• INPUT DATA:
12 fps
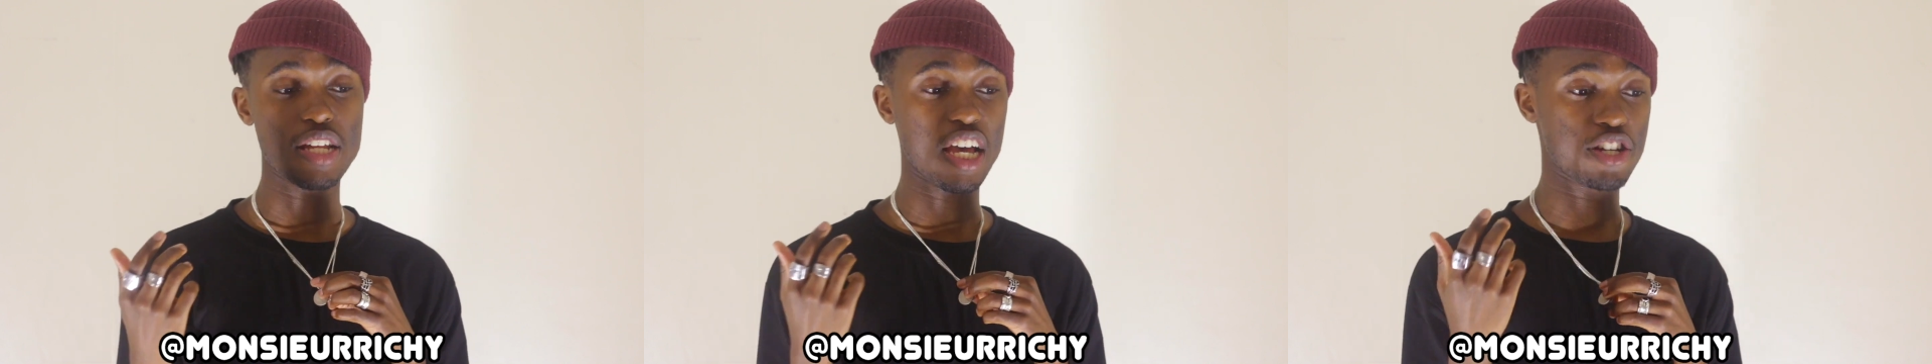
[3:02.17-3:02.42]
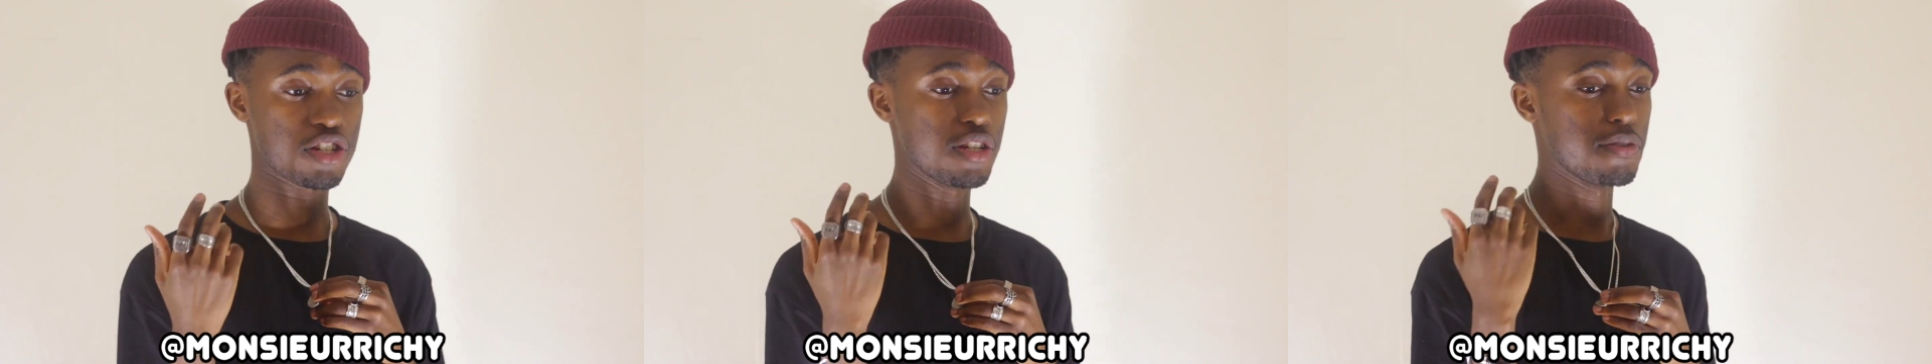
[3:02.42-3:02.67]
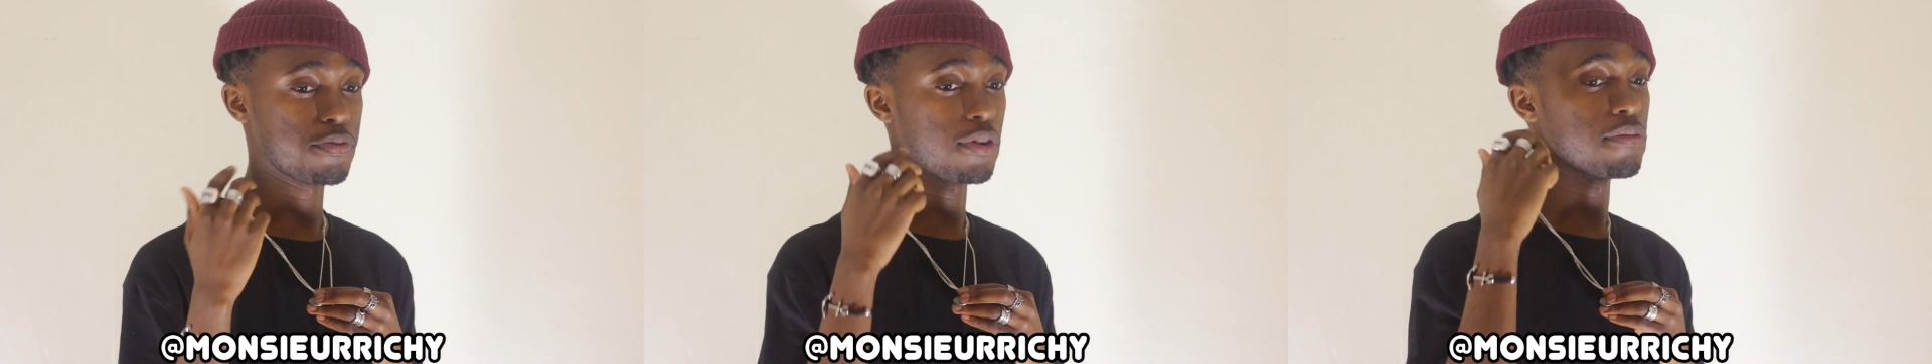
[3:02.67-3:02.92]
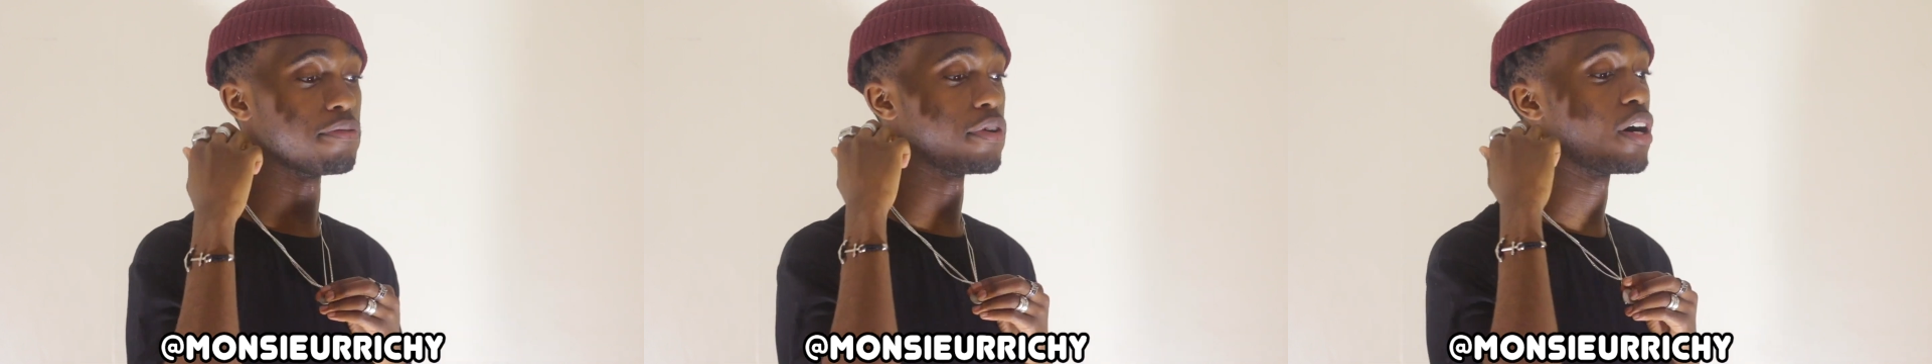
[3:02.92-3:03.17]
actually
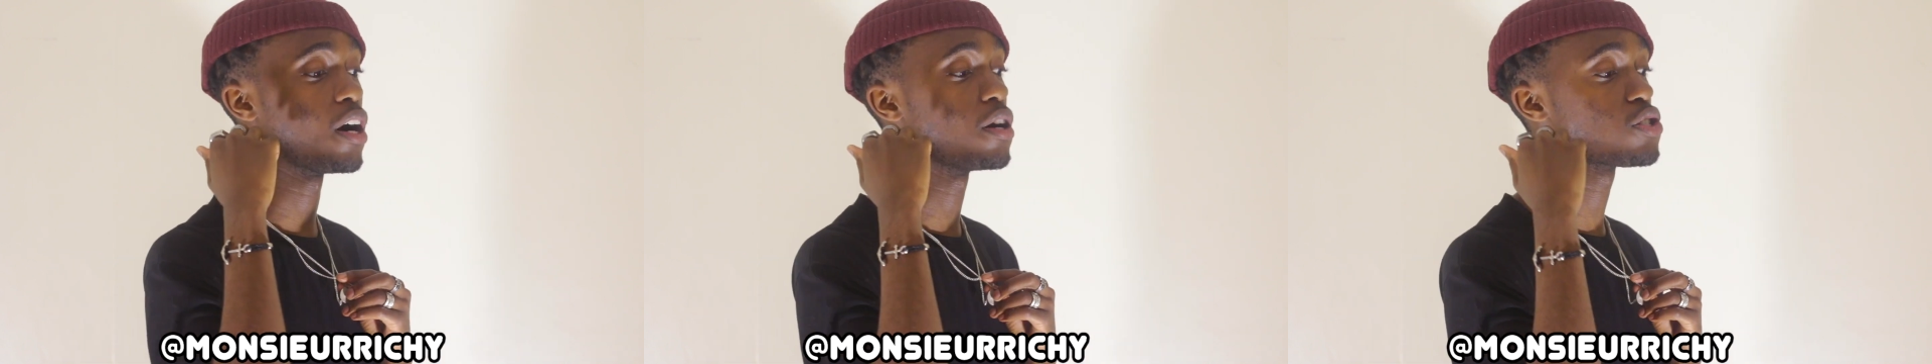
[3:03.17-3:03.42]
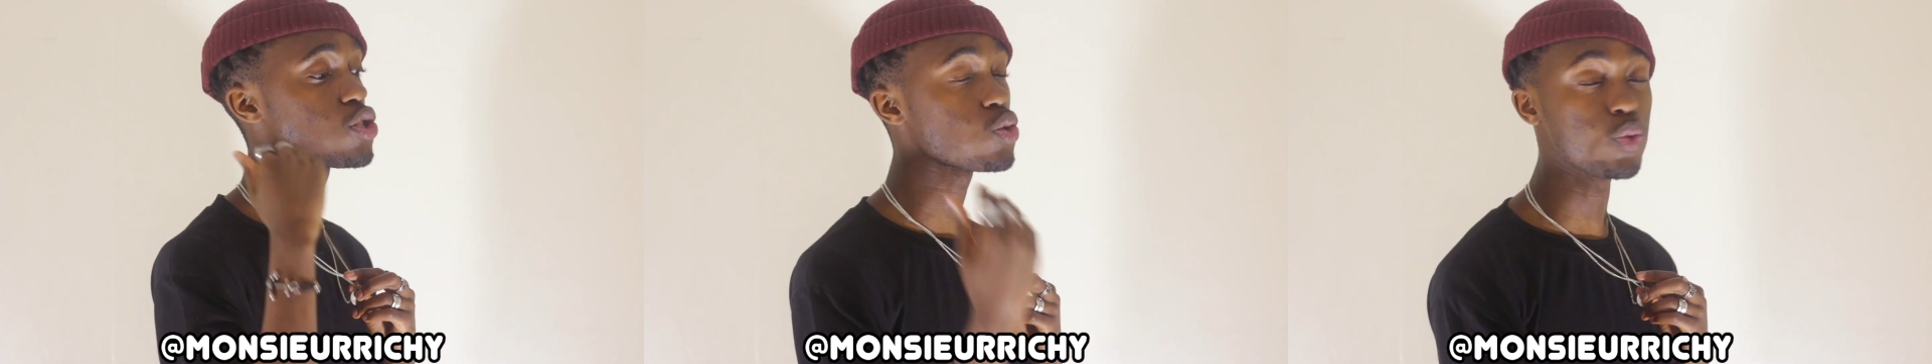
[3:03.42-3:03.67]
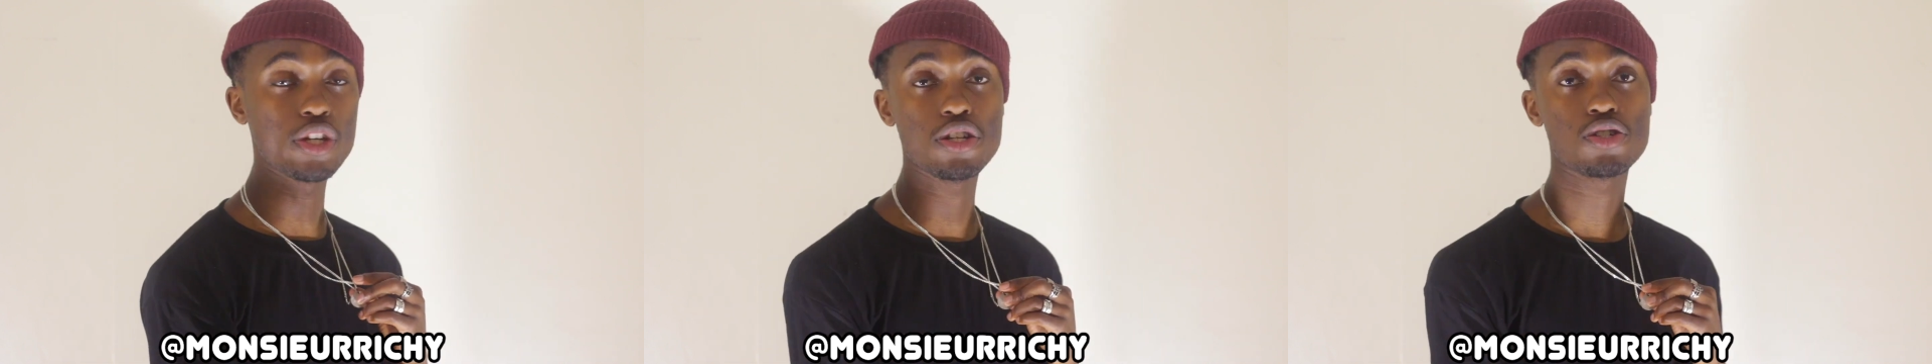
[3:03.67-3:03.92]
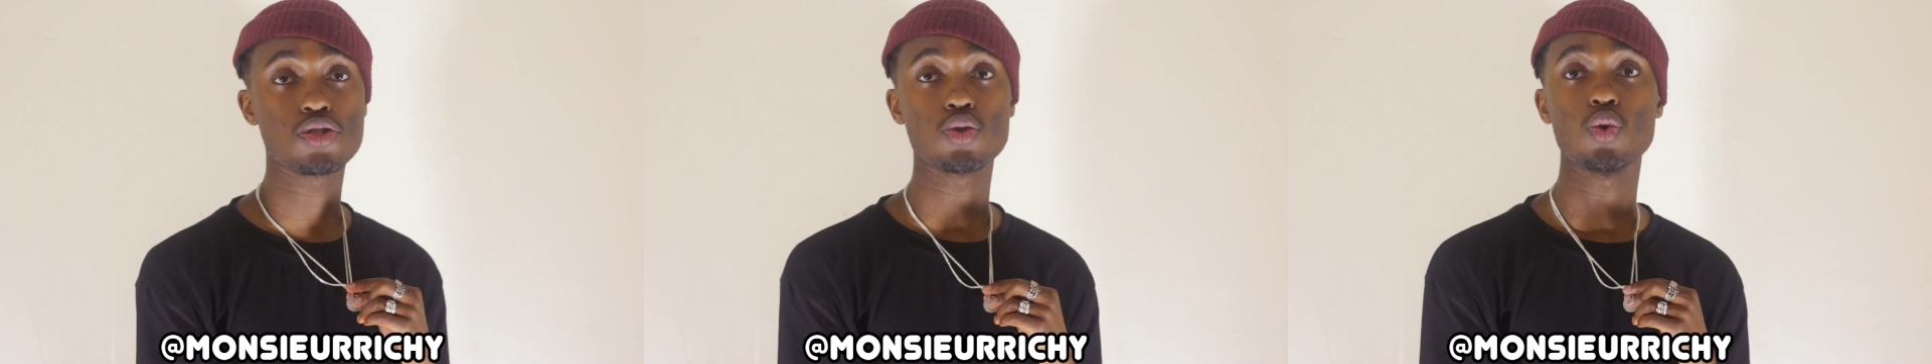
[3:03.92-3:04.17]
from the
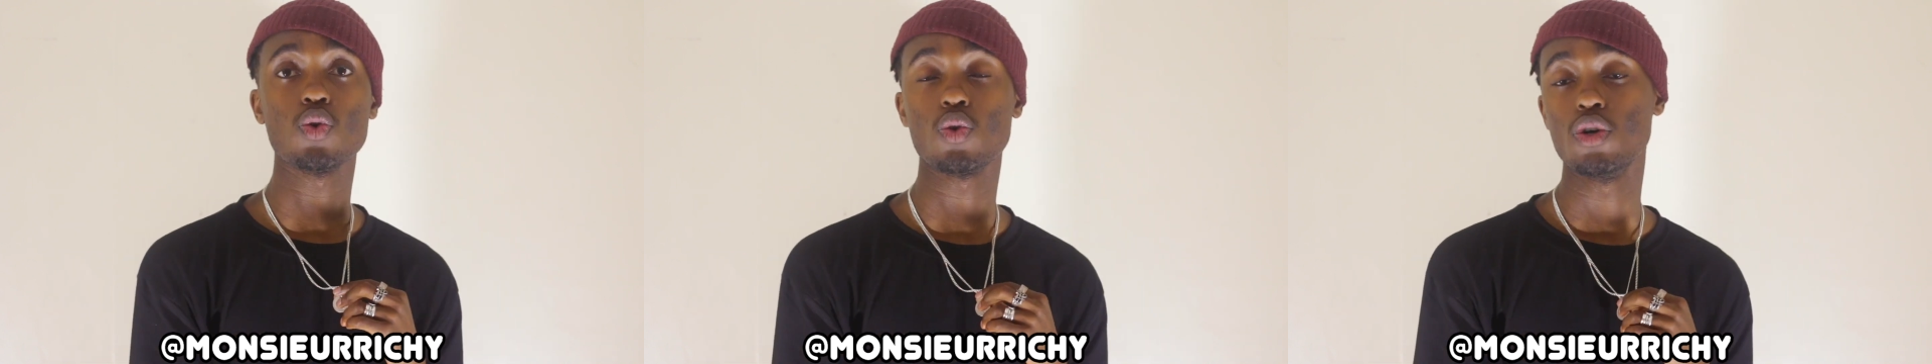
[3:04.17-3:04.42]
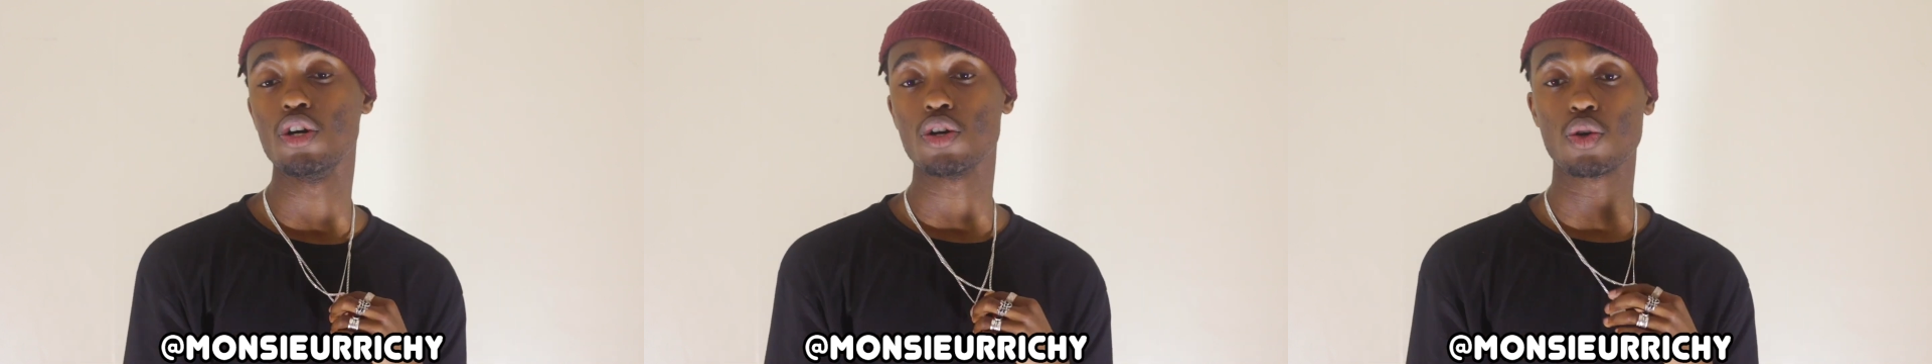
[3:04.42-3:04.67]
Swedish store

• YOUR TASK:
Take the line with "[3:03.17-3:03.42]" and every line after it through the end of the data, and write only them out exactly, leaving out the pictures.

• SOLUTION FOR THIS TASK:
[3:03.17-3:03.42]
[3:03.42-3:03.67]
[3:03.67-3:03.92]
[3:03.92-3:04.17]
from the
[3:04.17-3:04.42]
[3:04.42-3:04.67]
Swedish store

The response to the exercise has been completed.